## PROMPT
Transcribe exactly, leaving out pictures, the lines from the one that holds "[0:04.50-0:05.40]" through the end of the data below, including both end lines and no others.

[Stored items from a collection]
□ □ □

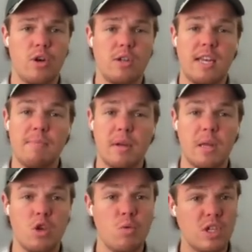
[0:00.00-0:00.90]
Typically,
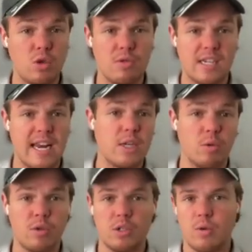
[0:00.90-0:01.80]
you would just do the
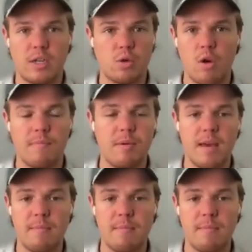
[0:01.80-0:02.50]
scheduler. So at twelve P M,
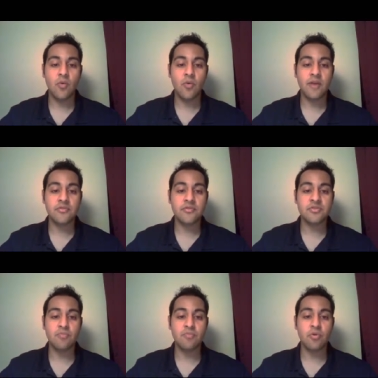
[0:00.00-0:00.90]
why aren't there
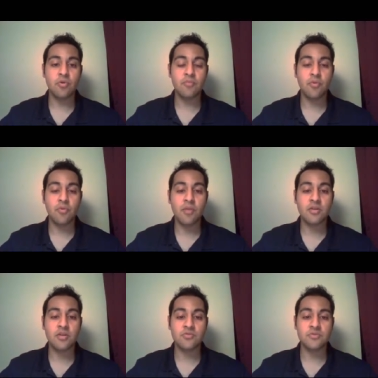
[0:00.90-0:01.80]
just more and more
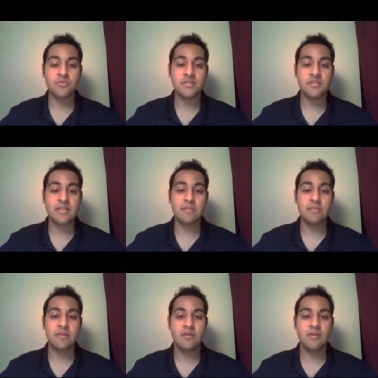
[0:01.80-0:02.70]
molecules
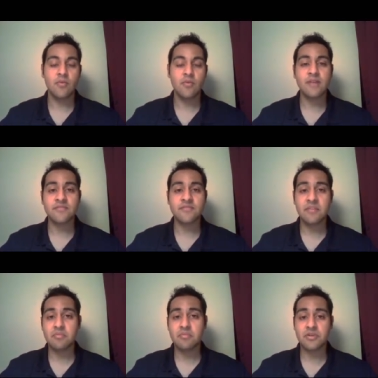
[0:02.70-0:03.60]
escaping? Why doesn't
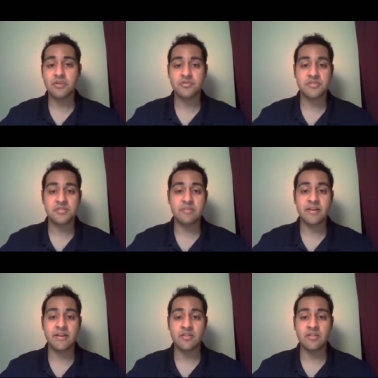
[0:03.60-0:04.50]
vapor pressure just keep
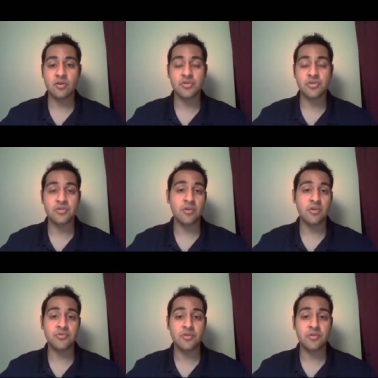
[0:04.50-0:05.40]
getting larger and
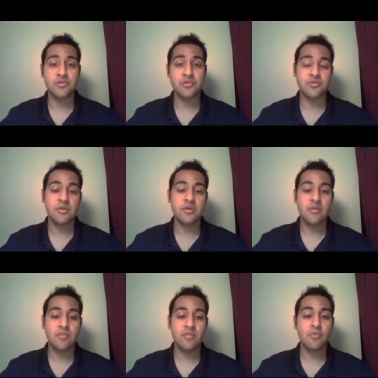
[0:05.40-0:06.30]
larger and larger
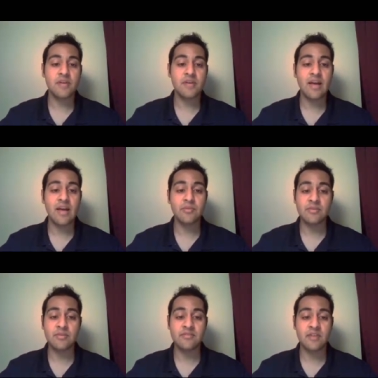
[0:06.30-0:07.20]
the more time you
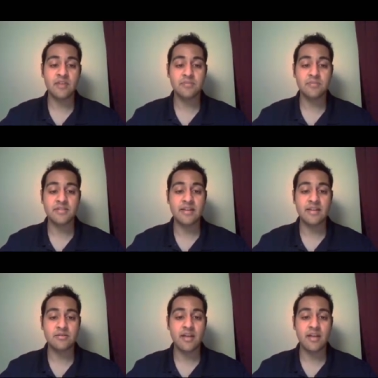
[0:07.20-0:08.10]
leave this cup sitting
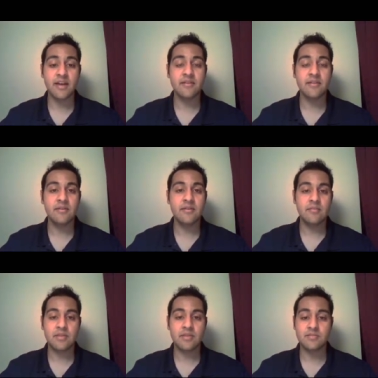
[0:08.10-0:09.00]
outside?
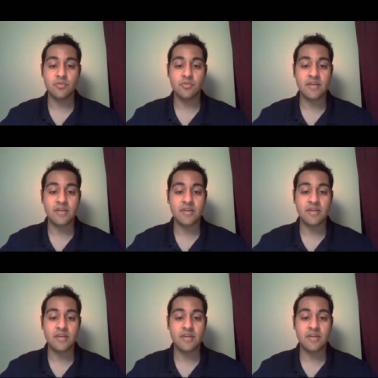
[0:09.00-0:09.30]
Because the more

□ □ □

## OUTPUT FOR THIS TASK
[0:04.50-0:05.40]
getting larger and
[0:05.40-0:06.30]
larger and larger
[0:06.30-0:07.20]
the more time you
[0:07.20-0:08.10]
leave this cup sitting
[0:08.10-0:09.00]
outside?
[0:09.00-0:09.30]
Because the more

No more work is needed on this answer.